I was just looking through my old posts and unfinished drafts that never got published and I came across one I started writing just before my birthday last year. My thirtieth birthday, actually. I realized I had a lot of thoughts about being thirty and since this is the first real post in my Thirty Day Challenge, it seemed fitting to revisit it.
To be honest, I was not thrilled to be turning thirty. Many friends can attest to that statement being a serious understatement. I was scared to not be in my twenties anymore. It felt like I was being forced to leave behind all things youthful and would suddenly be expected to “grow up” and “get my shit together” and “start doing something productive with my life”. No one had actually said that I needed to do these things, but I felt this unbelievable pressure to “figure it out”. I still don’t know what “it” was that I was meant to figure out but I was simply not ready to thirty. Thirty-year-olds are adults and I am no adult.
The days leading up to my birthday were full of fretting over my imagined deadline of adulthood and fear that I would wake up on my birthday being crushed under the weight of my age. But then, I woke up on my birthday and didn’t remember until I was halfway through my coffee. And then, all I thought was, “well, I guess thirty ain’t so bad” and that was it.
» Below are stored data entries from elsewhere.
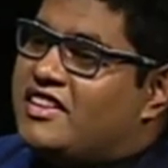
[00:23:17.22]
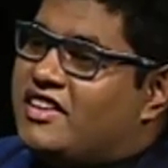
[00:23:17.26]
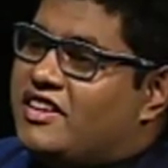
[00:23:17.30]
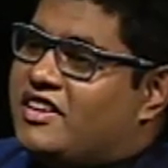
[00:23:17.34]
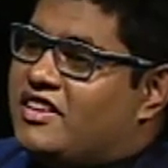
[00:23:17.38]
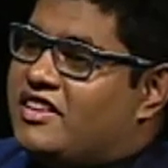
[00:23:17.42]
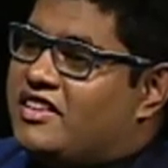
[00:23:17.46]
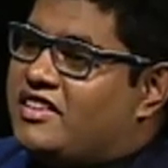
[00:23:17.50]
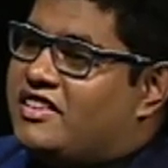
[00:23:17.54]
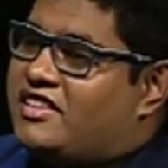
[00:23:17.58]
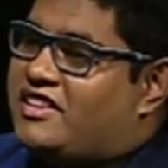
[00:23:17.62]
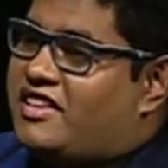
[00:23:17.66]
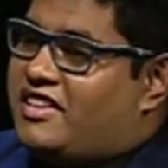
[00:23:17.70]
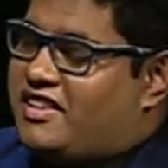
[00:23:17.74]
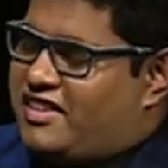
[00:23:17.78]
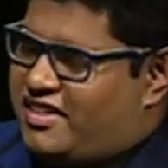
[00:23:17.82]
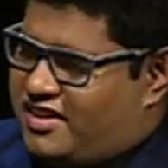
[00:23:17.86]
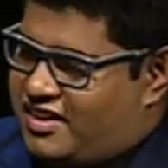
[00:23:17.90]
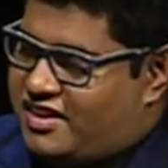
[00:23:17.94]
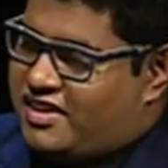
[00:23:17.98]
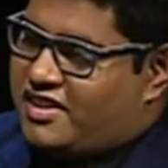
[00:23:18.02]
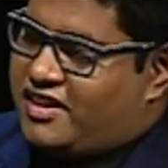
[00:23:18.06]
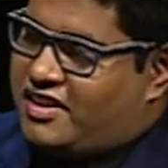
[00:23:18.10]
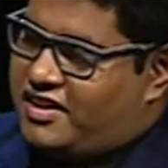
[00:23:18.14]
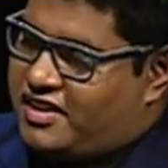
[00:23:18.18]

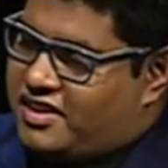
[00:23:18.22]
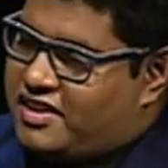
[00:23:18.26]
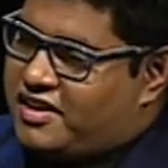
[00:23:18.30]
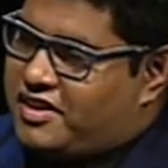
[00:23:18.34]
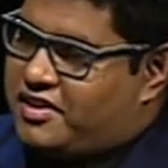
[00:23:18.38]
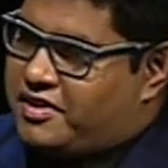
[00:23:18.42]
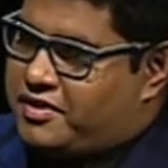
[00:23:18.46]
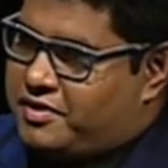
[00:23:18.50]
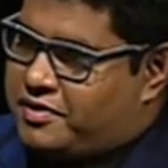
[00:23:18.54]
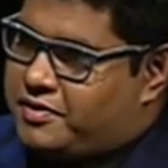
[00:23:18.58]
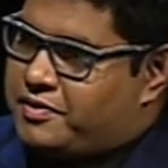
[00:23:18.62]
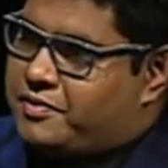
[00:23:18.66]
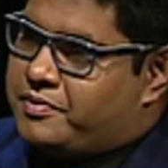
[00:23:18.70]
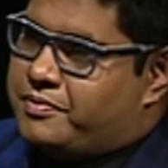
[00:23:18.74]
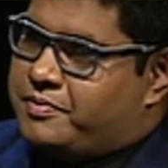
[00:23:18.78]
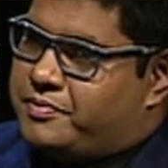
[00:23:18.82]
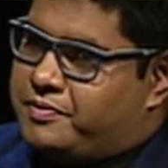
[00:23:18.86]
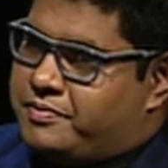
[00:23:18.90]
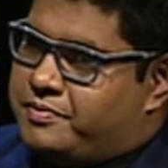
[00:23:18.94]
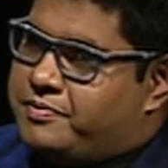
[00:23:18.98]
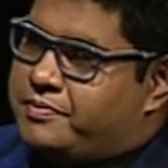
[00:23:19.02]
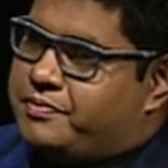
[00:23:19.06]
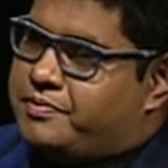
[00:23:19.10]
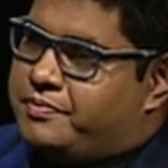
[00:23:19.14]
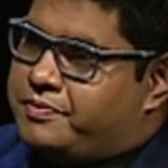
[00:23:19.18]
Exactly. Of course,
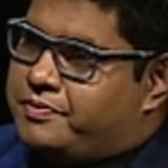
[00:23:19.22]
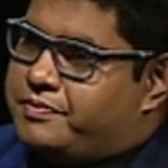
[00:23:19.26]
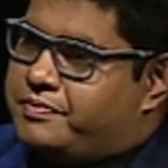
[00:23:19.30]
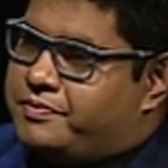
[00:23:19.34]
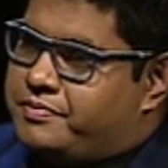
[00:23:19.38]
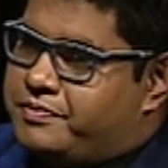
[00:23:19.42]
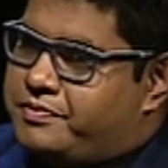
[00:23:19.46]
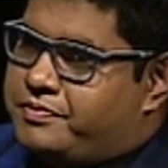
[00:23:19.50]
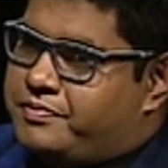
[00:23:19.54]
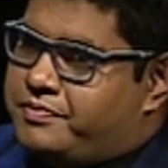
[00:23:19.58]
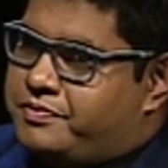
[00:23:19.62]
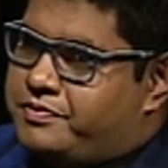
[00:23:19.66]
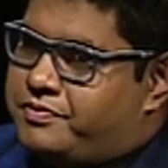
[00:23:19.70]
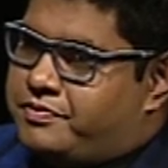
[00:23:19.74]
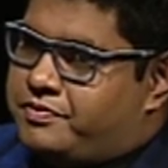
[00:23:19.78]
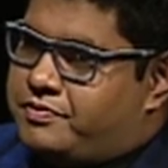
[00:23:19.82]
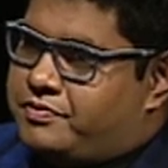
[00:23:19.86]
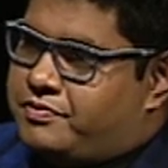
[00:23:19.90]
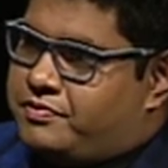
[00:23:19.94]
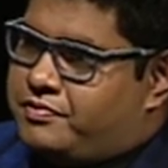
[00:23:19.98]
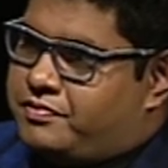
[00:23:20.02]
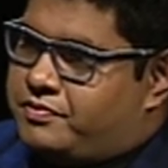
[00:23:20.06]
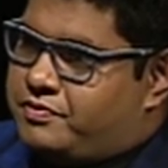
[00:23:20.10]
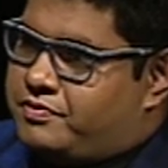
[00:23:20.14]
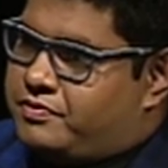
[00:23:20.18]

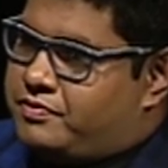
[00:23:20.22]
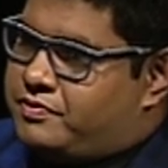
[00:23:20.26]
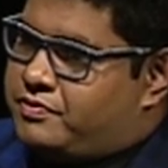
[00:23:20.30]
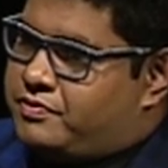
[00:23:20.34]
better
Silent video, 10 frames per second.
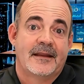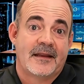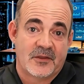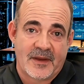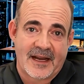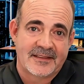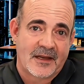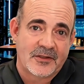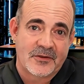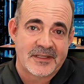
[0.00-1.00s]
So when I
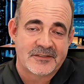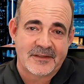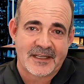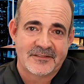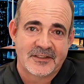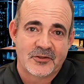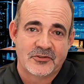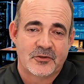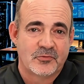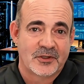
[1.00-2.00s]
tell you these 5
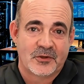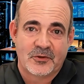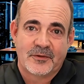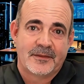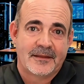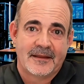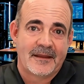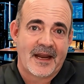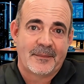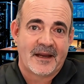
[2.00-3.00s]
skills are real,
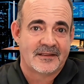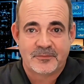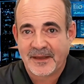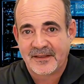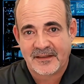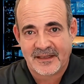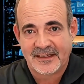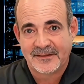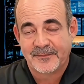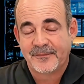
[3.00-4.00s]
I'm not
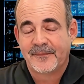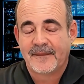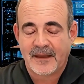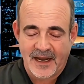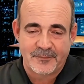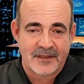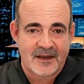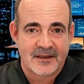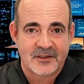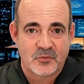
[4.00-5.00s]
speculating. I'm
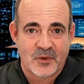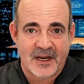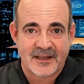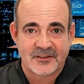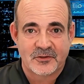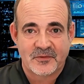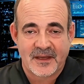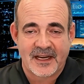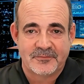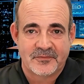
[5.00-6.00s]
telling you what I do
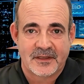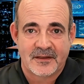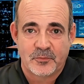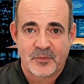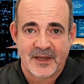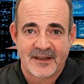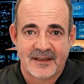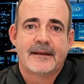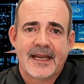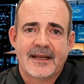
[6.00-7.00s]
every
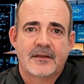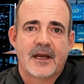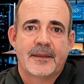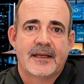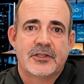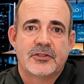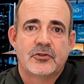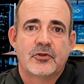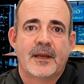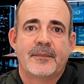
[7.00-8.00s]
week. Anthropic just
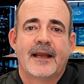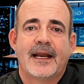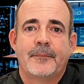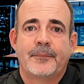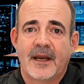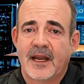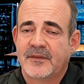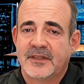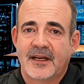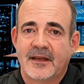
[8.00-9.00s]
dropped a
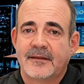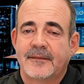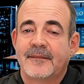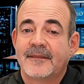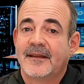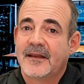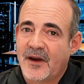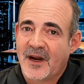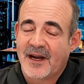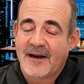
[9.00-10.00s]
bombshell.
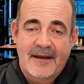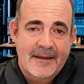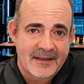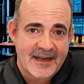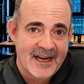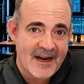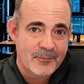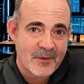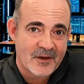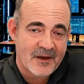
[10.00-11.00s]
Claude, the AI
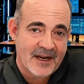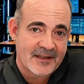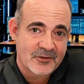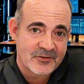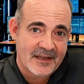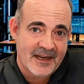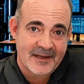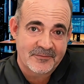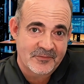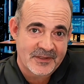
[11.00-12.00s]
model I use
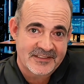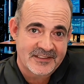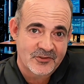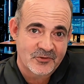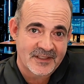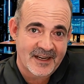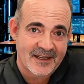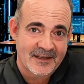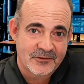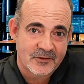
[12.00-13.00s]
every single
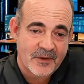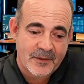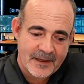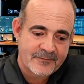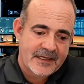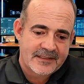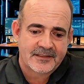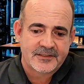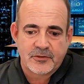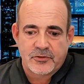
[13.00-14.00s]
day to run my
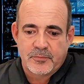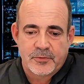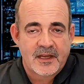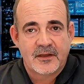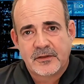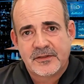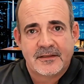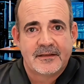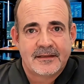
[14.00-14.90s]
faceless YouTube channels,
Since then I’ve noticed a few things. The most interesting thing is that when people find out that I’m in my thirties, they assume I know what I’m talking about and respect my opinions and life choices. Not that I never had respect in my twenties, but when talking about career goals or dreams for the future, I was often met with “oh, your’re young, you’ve got plenty of time to figure out what you want”. Even when I was very clearly stating something that I had already figured out I wanted. That doesn’t happen so much these days. People see a thirty-year-old woman and think “oh yeah, she’s an adult, she knows what she wants” and then they leave it at that.
As it turns out, I respect my own choices more too. I am far more motivated to pursue those things. I no longer need someone else to tell me it’s a good idea or agree with me. I fight for my choices and for my dreams and for my goals. I no longer give a shit if someone thinks my life is full of flighty, wistful, hippy-dippy, day-dreamin’. Because my day-dreamin’ has gotten me through some hellish nightmares and developed into some pretty exciting things in my life.
In the end, I’m happy to say that something that was so scary and out of my own control (and actually kind of arbitrary if you think about it) quickly became so liberating and reaffirming and lovely and so many other fantastic things. I was terrified by a number but here I am, so happy and free and thirty.